- **WORK TO COMPLETE**
Return the data that follows exactly. Include every line.

- **RECORDS SUPPLIED**
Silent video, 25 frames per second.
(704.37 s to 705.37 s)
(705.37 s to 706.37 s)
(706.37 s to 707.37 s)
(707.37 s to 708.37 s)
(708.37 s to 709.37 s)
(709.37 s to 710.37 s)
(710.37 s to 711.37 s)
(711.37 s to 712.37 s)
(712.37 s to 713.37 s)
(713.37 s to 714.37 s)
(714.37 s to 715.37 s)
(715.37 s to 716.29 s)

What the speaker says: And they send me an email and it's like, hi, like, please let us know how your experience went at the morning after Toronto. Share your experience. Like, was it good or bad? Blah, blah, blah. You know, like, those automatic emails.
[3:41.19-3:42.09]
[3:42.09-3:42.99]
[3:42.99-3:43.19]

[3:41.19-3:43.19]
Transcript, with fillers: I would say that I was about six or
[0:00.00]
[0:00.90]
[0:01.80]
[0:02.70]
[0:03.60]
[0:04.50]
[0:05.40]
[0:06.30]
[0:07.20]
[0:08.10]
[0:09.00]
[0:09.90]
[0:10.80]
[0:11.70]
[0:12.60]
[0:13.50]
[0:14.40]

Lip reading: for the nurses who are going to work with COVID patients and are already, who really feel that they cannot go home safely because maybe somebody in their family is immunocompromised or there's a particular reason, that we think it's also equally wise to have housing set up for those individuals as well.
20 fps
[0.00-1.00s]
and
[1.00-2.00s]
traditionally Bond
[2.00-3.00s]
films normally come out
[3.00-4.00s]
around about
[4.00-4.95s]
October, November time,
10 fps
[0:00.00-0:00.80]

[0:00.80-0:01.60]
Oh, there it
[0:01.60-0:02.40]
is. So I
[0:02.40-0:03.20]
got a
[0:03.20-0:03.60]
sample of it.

- **TASK RESPONSE**
Silent video, 25 frames per second.
(704.37 s to 705.37 s)
(705.37 s to 706.37 s)
(706.37 s to 707.37 s)
(707.37 s to 708.37 s)
(708.37 s to 709.37 s)
(709.37 s to 710.37 s)
(710.37 s to 711.37 s)
(711.37 s to 712.37 s)
(712.37 s to 713.37 s)
(713.37 s to 714.37 s)
(714.37 s to 715.37 s)
(715.37 s to 716.29 s)

What the speaker says: And they send me an email and it's like, hi, like, please let us know how your experience went at the morning after Toronto. Share your experience. Like, was it good or bad? Blah, blah, blah. You know, like, those automatic emails.
[3:41.19-3:42.09]
[3:42.09-3:42.99]
[3:42.99-3:43.19]

[3:41.19-3:43.19]
Transcript, with fillers: I would say that I was about six or
[0:00.00]
[0:00.90]
[0:01.80]
[0:02.70]
[0:03.60]
[0:04.50]
[0:05.40]
[0:06.30]
[0:07.20]
[0:08.10]
[0:09.00]
[0:09.90]
[0:10.80]
[0:11.70]
[0:12.60]
[0:13.50]
[0:14.40]

Lip reading: for the nurses who are going to work with COVID patients and are already, who really feel that they cannot go home safely because maybe somebody in their family is immunocompromised or there's a particular reason, that we think it's also equally wise to have housing set up for those individuals as well.
20 fps
[0.00-1.00s]
and
[1.00-2.00s]
traditionally Bond
[2.00-3.00s]
films normally come out
[3.00-4.00s]
around about
[4.00-4.95s]
October, November time,
10 fps
[0:00.00-0:00.80]

[0:00.80-0:01.60]
Oh, there it
[0:01.60-0:02.40]
is. So I
[0:02.40-0:03.20]
got a
[0:03.20-0:03.60]
sample of it.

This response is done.